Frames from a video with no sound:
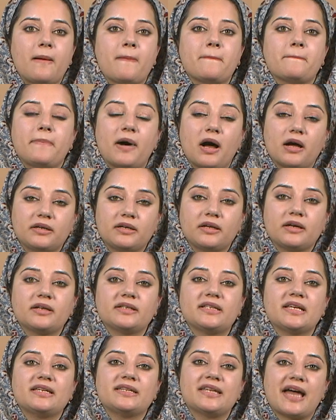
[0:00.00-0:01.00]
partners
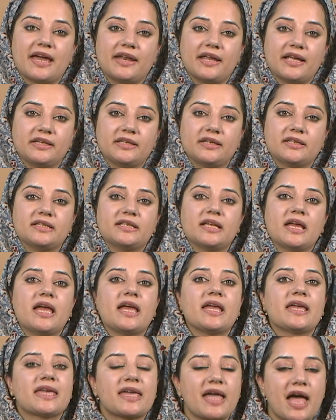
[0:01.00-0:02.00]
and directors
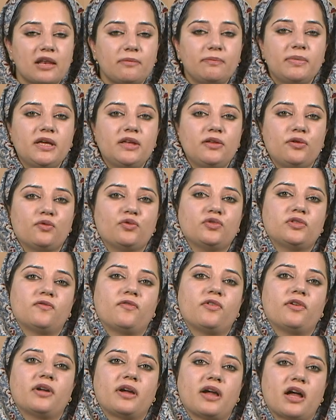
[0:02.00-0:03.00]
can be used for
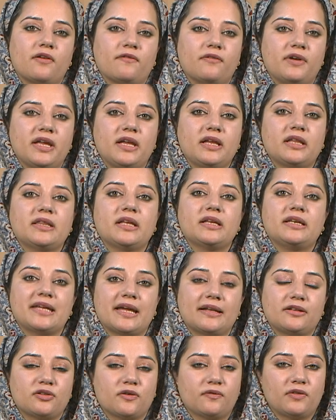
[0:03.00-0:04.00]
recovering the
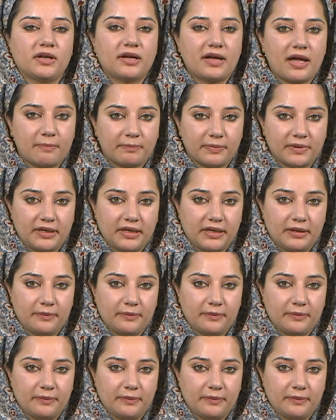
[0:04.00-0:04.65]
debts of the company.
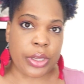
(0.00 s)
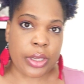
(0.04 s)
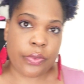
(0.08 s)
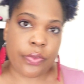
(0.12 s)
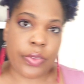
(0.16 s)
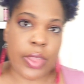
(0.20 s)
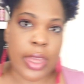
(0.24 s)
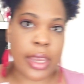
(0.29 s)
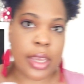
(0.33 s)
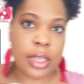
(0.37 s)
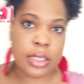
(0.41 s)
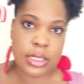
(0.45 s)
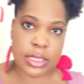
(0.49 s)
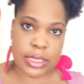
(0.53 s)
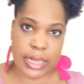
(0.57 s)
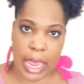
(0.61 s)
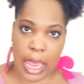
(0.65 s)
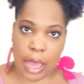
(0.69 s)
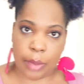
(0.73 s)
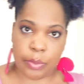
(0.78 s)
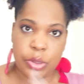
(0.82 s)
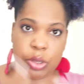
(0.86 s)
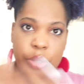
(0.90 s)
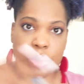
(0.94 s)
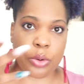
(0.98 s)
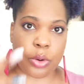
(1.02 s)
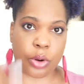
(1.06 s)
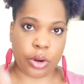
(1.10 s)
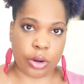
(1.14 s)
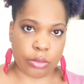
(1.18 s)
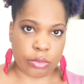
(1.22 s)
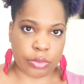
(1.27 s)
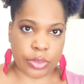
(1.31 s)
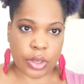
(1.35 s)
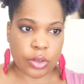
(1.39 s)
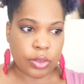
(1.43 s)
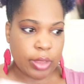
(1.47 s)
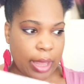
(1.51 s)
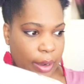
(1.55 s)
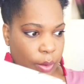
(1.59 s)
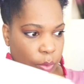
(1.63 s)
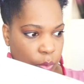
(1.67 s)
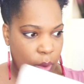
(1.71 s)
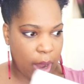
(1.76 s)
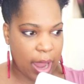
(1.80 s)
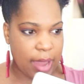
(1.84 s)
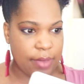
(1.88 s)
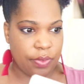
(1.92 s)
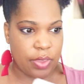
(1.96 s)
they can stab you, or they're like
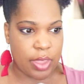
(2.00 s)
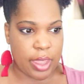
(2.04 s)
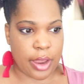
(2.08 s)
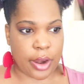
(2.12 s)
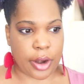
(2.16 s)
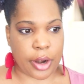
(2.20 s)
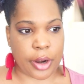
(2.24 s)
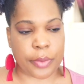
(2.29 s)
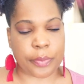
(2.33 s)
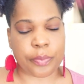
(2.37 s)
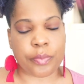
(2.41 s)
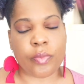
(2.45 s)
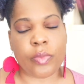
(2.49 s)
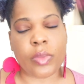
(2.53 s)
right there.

───

- **TASK TO COMPLETE**
Repeat the entries exactly, without pictures.

- **RESULT BELOW**
Frames from a video with no sound:
[0:00.00-0:01.00]
partners
[0:01.00-0:02.00]
and directors
[0:02.00-0:03.00]
can be used for
[0:03.00-0:04.00]
recovering the
[0:04.00-0:04.65]
debts of the company.
(0.00 s)
(0.04 s)
(0.08 s)
(0.12 s)
(0.16 s)
(0.20 s)
(0.24 s)
(0.29 s)
(0.33 s)
(0.37 s)
(0.41 s)
(0.45 s)
(0.49 s)
(0.53 s)
(0.57 s)
(0.61 s)
(0.65 s)
(0.69 s)
(0.73 s)
(0.78 s)
(0.82 s)
(0.86 s)
(0.90 s)
(0.94 s)
(0.98 s)
(1.02 s)
(1.06 s)
(1.10 s)
(1.14 s)
(1.18 s)
(1.22 s)
(1.27 s)
(1.31 s)
(1.35 s)
(1.39 s)
(1.43 s)
(1.47 s)
(1.51 s)
(1.55 s)
(1.59 s)
(1.63 s)
(1.67 s)
(1.71 s)
(1.76 s)
(1.80 s)
(1.84 s)
(1.88 s)
(1.92 s)
(1.96 s)
they can stab you, or they're like
(2.00 s)
(2.04 s)
(2.08 s)
(2.12 s)
(2.16 s)
(2.20 s)
(2.24 s)
(2.29 s)
(2.33 s)
(2.37 s)
(2.41 s)
(2.45 s)
(2.49 s)
(2.53 s)
right there.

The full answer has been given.